My friend and I decided that we would not let this happen to us and say nothing. I created an online survey with the help of my boyfriend, in which debaters could anonymously report on misogyny within debating. Within six hours, we had over 150 responses. Reports came from all over the world that women had faced sexual harassment, derogatory comments and abuse, but had remained silent. We intend to use that survey to compile a report with ideas for practical change within debating to combat misogyny. To be clear, debating is a friendly and usually inclusive environment; there are many world-class university speakers who are women. But the events at GUU tell us that some unions still face institutional sexism, where women have to accept sexism to stay involved or to debate, and where abuse on the basis of gender is normalised. It tells us that though debating is a wonderful activity, it suffers from a lingering misogyny which needs to be solved.

In the national media, details of the incident had been invented without ever speaking to us. One daily tabloid claimed we were reduced to tears in the chamber.
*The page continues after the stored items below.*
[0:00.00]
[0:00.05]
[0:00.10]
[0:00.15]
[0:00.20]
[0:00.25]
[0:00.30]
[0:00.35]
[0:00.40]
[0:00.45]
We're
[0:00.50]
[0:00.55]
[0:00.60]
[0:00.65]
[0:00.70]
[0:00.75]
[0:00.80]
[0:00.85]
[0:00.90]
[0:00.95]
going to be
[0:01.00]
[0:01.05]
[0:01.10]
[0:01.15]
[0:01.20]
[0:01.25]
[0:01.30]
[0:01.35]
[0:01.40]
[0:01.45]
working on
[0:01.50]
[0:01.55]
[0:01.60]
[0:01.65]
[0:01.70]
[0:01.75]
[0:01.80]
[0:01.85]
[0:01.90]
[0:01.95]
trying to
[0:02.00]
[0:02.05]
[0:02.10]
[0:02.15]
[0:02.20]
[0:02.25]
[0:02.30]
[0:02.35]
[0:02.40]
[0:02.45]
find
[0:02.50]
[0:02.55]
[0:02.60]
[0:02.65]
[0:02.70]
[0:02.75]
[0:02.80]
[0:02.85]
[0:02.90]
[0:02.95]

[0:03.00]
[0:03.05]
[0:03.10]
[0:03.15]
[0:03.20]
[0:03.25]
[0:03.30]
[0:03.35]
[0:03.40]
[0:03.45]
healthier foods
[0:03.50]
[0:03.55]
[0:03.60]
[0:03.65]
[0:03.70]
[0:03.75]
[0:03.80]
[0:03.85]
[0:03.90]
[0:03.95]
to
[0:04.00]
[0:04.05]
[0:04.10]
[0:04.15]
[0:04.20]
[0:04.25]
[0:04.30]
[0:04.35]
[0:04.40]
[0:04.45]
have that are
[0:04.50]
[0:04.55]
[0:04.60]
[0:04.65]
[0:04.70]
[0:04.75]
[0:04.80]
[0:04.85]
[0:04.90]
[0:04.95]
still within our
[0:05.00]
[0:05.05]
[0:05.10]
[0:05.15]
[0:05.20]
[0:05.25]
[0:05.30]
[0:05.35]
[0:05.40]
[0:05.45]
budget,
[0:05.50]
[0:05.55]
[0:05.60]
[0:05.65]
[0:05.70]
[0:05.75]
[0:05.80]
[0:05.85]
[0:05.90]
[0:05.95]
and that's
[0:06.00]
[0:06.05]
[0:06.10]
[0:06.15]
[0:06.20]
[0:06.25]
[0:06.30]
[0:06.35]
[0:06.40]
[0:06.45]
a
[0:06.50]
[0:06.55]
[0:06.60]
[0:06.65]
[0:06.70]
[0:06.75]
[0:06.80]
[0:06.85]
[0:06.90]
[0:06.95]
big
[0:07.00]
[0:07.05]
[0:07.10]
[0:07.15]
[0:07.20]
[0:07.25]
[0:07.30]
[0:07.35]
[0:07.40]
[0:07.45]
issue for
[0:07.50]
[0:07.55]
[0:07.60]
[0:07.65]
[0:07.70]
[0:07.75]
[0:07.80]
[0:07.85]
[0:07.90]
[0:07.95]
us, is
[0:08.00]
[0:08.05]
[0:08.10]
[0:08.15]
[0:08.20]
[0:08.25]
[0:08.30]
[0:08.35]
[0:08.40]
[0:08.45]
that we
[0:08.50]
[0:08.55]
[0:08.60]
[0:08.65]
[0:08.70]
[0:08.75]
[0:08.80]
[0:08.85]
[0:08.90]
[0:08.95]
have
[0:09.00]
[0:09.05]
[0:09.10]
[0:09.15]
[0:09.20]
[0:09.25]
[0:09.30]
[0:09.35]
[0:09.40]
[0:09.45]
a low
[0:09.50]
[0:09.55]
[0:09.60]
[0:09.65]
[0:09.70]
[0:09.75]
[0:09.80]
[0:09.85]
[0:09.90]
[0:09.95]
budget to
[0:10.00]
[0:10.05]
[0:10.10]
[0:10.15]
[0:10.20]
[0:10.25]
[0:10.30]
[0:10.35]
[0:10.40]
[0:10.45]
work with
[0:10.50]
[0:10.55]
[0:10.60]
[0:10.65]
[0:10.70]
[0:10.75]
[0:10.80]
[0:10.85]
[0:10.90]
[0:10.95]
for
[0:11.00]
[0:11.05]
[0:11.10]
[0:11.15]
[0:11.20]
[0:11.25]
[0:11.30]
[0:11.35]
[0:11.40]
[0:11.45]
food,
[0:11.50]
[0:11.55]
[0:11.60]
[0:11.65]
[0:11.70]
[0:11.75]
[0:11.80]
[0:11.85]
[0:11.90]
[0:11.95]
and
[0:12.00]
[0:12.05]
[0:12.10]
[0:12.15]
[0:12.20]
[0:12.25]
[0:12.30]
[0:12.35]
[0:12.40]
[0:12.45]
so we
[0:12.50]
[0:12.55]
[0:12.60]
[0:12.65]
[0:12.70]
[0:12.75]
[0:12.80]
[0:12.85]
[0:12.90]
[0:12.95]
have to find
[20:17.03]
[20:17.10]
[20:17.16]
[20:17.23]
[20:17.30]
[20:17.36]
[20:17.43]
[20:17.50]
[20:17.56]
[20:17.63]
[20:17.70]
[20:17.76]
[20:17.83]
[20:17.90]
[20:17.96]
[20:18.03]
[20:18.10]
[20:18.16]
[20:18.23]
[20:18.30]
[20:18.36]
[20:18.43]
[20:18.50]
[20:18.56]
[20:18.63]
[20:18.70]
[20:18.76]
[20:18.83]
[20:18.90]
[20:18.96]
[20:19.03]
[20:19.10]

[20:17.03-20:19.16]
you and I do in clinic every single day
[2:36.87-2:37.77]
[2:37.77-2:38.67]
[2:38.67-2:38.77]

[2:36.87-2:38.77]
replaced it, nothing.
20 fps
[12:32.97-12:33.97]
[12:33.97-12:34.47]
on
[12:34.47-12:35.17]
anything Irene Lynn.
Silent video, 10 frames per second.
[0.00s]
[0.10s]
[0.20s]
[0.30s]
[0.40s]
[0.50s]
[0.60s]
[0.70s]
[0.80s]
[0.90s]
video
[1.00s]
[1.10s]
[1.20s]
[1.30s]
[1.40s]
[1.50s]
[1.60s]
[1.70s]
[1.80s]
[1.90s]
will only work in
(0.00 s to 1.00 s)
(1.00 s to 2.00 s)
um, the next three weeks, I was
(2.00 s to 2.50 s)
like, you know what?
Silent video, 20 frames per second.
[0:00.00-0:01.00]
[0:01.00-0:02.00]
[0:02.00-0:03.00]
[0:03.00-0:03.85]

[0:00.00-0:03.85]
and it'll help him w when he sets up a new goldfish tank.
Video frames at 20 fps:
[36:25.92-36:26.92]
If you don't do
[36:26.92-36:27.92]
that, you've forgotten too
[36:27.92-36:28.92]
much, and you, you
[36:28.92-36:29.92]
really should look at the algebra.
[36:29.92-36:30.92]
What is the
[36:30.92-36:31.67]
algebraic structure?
Another claimed that we were upset because the boys called us ugly. None of this is accurate. What began as our attempt to create change had morphed into a stereotype story about two weak women who cried when boys were mean to them.

Commentators from the public attacked us for being "wrapped in cotton wool" and "clearly not good enough debaters to deal with it". Debating shouldn't be about shouting over men who believe your gender makes you inherently inferior as a speaker. The equal art of debate is not for men to have a free platform to speak while women are sexualised and abused. To debate is to be judged on argument, to be listened to on an equal platform as your competitor. We were judged on our gender, we were deemed unequal because we were women who had chosen to speak in the Glasgow Union. We did not run away crying. We confronted the committee at GUU, and an individual involved, and what shocked us the most was that we were met with a brick wall of silence. The world of the 21st Century should not be a world in which women are to accept that they should shout over sexist abuse, not because their arguments are being challenged, but because they are female.

Social media also shocked me: my Facebook profile was shared by male GUU members around the internet, while university websites placed pictures of me, taken from the internet in their "hotties" section.

In the wake of the event, several student societies at Glasgow University disaffiliated from the GUU, while the Cambridge Union promised not to send any of its debaters to the union until sexism has been dealt with. A petition to hold the members to account was set up by a student at Glasgow University, which has received over three thousand signatures. In response, the GUU has promised to look into the incident and work on the pervasive culture of misogyny it suffers from. I sincerely hope that they follow this through. They owe it to the many bright young women who have personally contacted me in the past few days to say that they left debating because of the treatment they faced at the GUU. Those same women have created a Facebook page for sharing experiences about misogyny at the GUU. Above all, I hope that the hobby I enjoy learns that GUU is not an isolated case, but that latent misogyny which tells young men that the male rhetorician is inherently more persuasive, or that girls must only win debates because of who they have sex with, has to be tackled.

Women can debate just as well as men, and we can deal with hecklers just as well as men. What we shouldn't have to deal with is a world in which to get ahead we have to ignore sexism when we see it, that we have to accept being booed for our gender when men are not, and that we have to see ourselves be turned into crying damsels when we speak out. Please argue with me, please leave comments challenging me, but please, please, do not refuse to listen to me simply because I am a woman.